As it works in our home, the furry friends we live with are in one form or another, rescues. By way of cats, we have One Eyed Jackie - she'd be a One Eyed Jack but her vagina begged to differ - who has gone through life looking like she's winking at you. We have Creamsicle - affectionately known as Cream - who is cross-eyed, drools, and sticks his tongue out at all times. And on the stories go. Land of the Misfit Cats is how Tara describes our home. Our dogs are also rescues. We found Chief at a shelter when he was a year old and now Cooper, a throwaway puppy at 8 months of age. While we wouldn't have it any other way, we're also more than aware that with rescued animals come issues.
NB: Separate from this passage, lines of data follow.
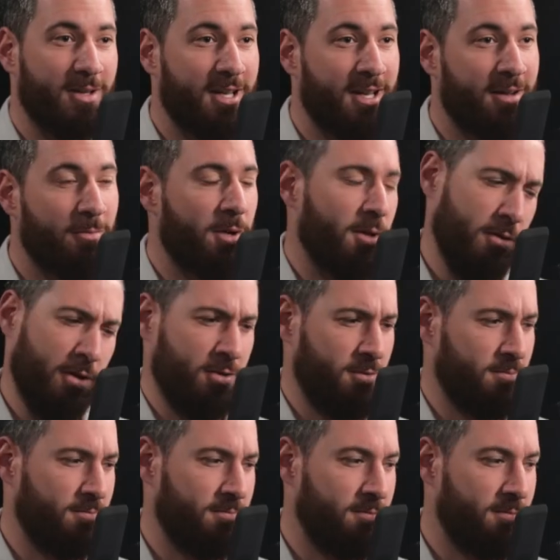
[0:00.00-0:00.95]
Oh, yeah, but no,
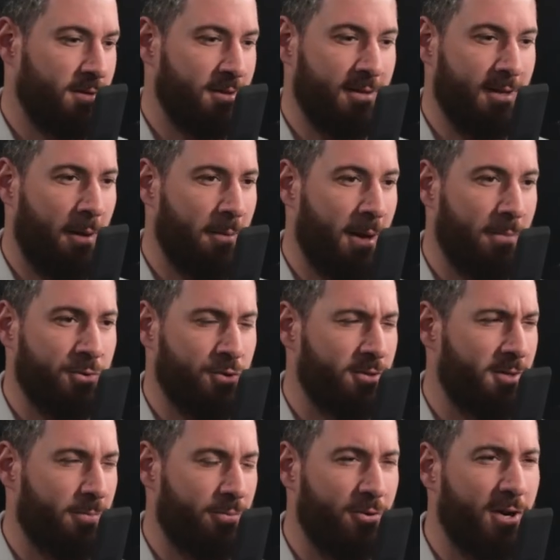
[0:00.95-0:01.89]
I'm
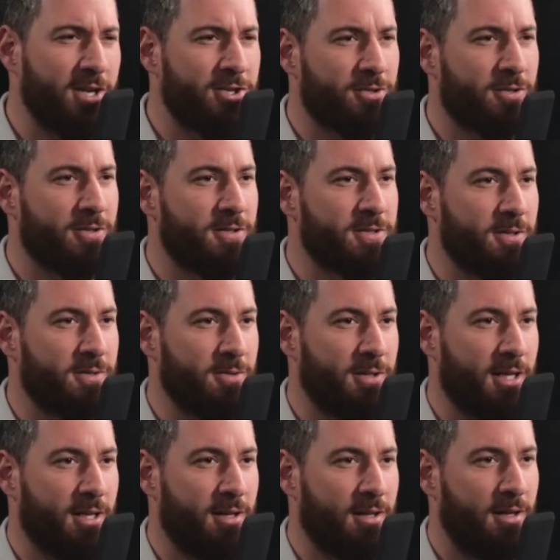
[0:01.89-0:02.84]
sure the pressure also to
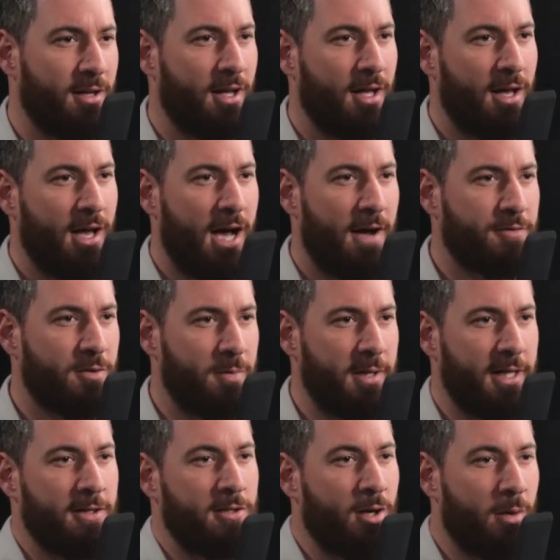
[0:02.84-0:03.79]
kind of, after
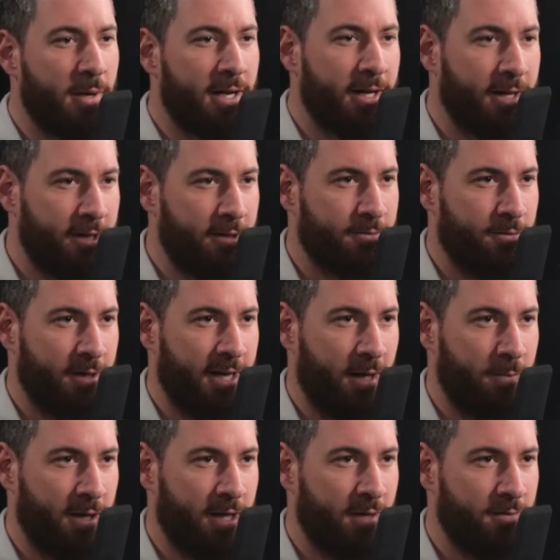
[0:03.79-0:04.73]
being nominated for an
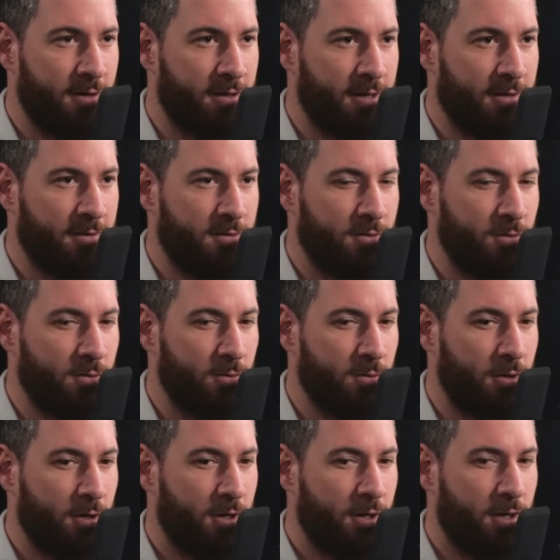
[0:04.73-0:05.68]
Emmy and everything, to,
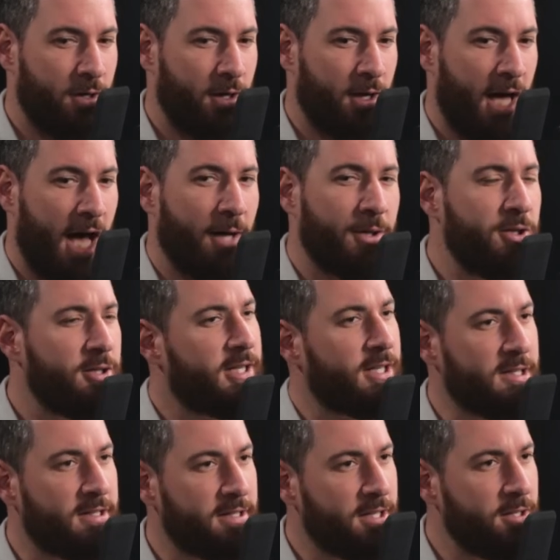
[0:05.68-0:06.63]
how do you
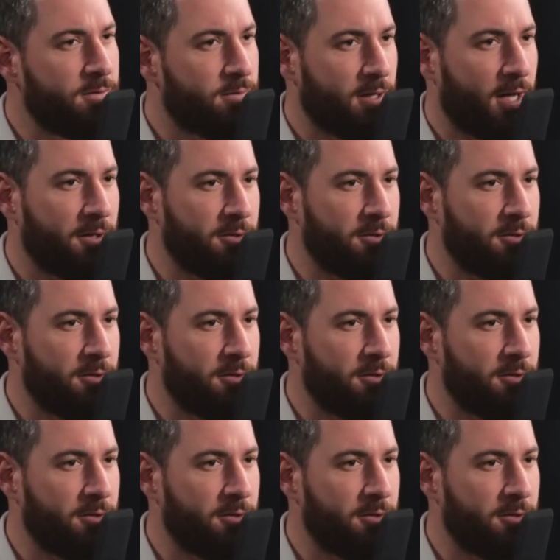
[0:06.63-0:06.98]
continue from that?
Sometimes big ones, sometimes small, some that keep you awake all night long.

When we met Cooper we were told that he'd been in a crate 20 hours a day from infancy. He knew people - he got to see them from his crate - but that was about it. Eager to please but with no manners or training whatsoever. We were also told that he had "stair issues." Simply put, he had no idea what stairs were, they terrified him, and he refused to go up them.

We live in a two story house.

That, and the fact that Cooper's "outside" was going to be off the second floor told us that we had our work cut out for us before we even brought him home. It took a few days and a ton of patience on Jay's part, but he got Cooper to tentatively go up the stairs. With every passing day, he got a little braver and went up them a little quicker. We assumed the problem was solved. What we weren't expecting was for Cooper to slip on one step like he did last Friday. He didn't fall, didn't hurt himself, but that one little slip of a paw was all it took for him to declare that he was right and that stairs are akin to dog hell. And that was that. He refused to go back up those stairs. What he decided would be a perfect Plan B though was for us to stay downstairs - forever - with him. When he discovered that we had no intentions of going through with his Plan B he quickly thought of a Plan C - he's going to sit at the bottom of the stairs the entire night whining, whimpering, and yelping.
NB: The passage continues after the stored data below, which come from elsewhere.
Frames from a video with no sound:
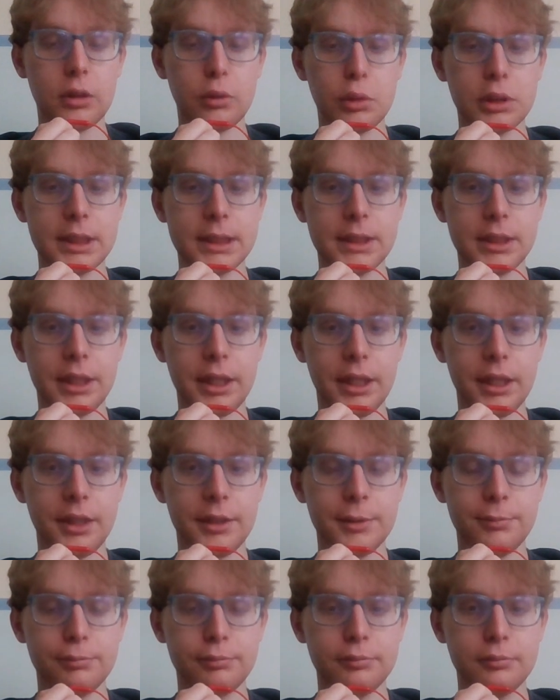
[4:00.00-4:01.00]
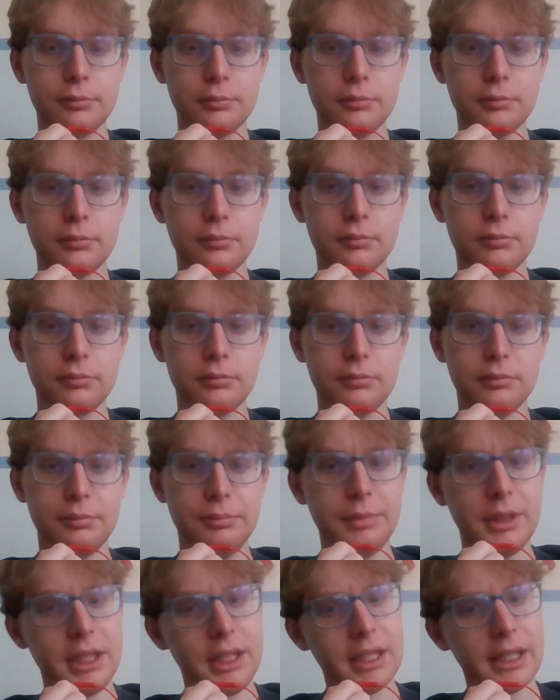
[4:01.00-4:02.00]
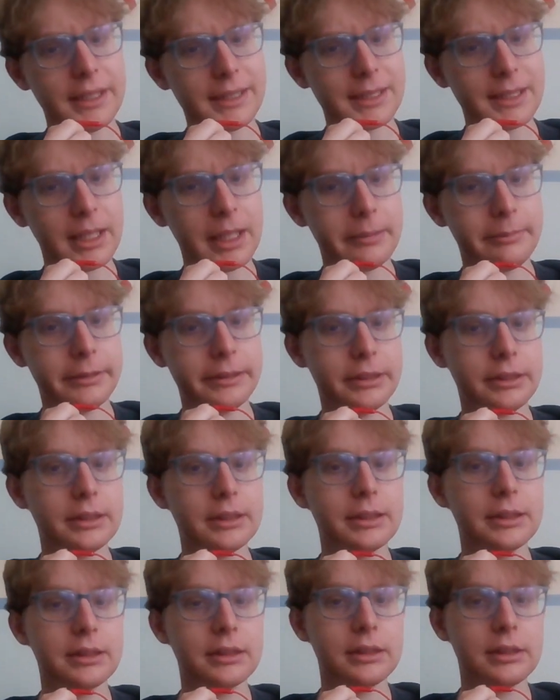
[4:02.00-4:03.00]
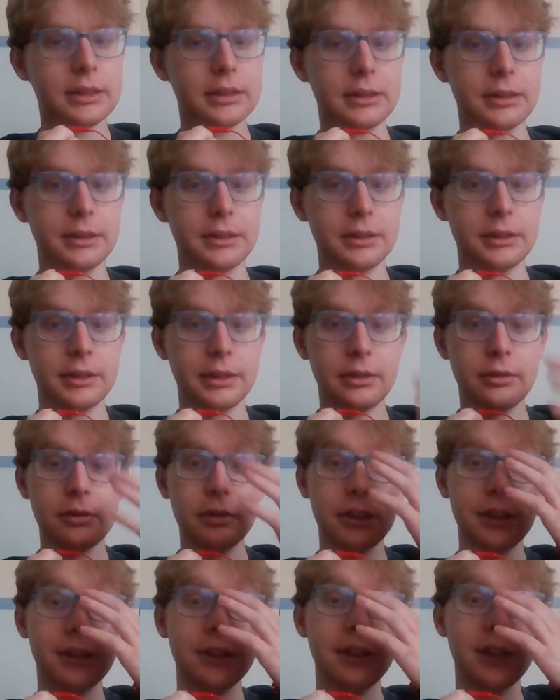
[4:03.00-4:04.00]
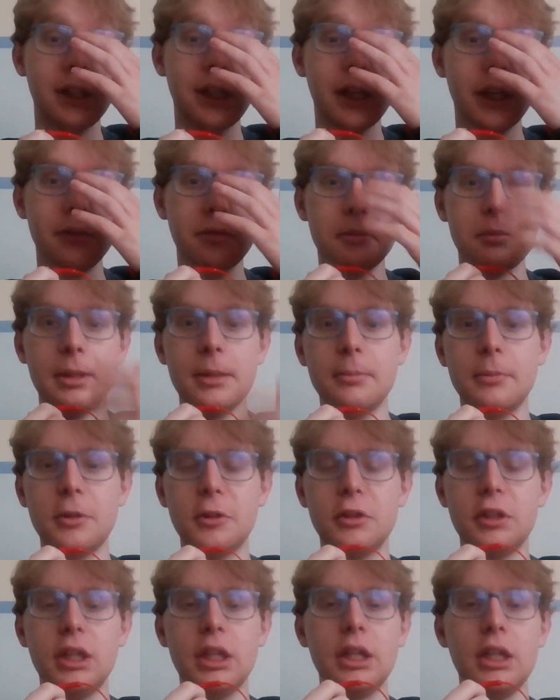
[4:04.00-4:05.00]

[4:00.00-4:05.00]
I would say BS happened, considering that I remember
Which is how I found myself in the kitchen, online, at 4 a.m. looking up dog phobias and whether stairs might be included in said phobias. Come to find out that they are a common phobia with dogs - learn something new every day - and usually stem from never being introduced to stairs as babies and dogs that have been confined. The older the dog, the worse the problem is until it's almost impossible to get them to use stairs. Fair enough. Now to find solutions to the problem.

Put a treat on every second step - He went on a hunger strike.
Put his leash on him and walk him up. - He dragged me to the front door instead.
Carry your puppy up the stairs. - My 100 lb puppy?
Carpet your stairs. - Sigh ...

I knew that we had an old area rug rolled up in the furnace room so I dragged it upstairs, measured the stairs, measured the rug and started cutting. Eleven pieces of chopped up rug are now stapled to our hardwood stairs.

And Cooper runs up and down those stairs happily.

When he isn't flopped out on the couch.

  

1 comment:

Tara said...

Awwwww, poor little guy.
I laughed out loud at Coopers plan b. Can't wait to meet him!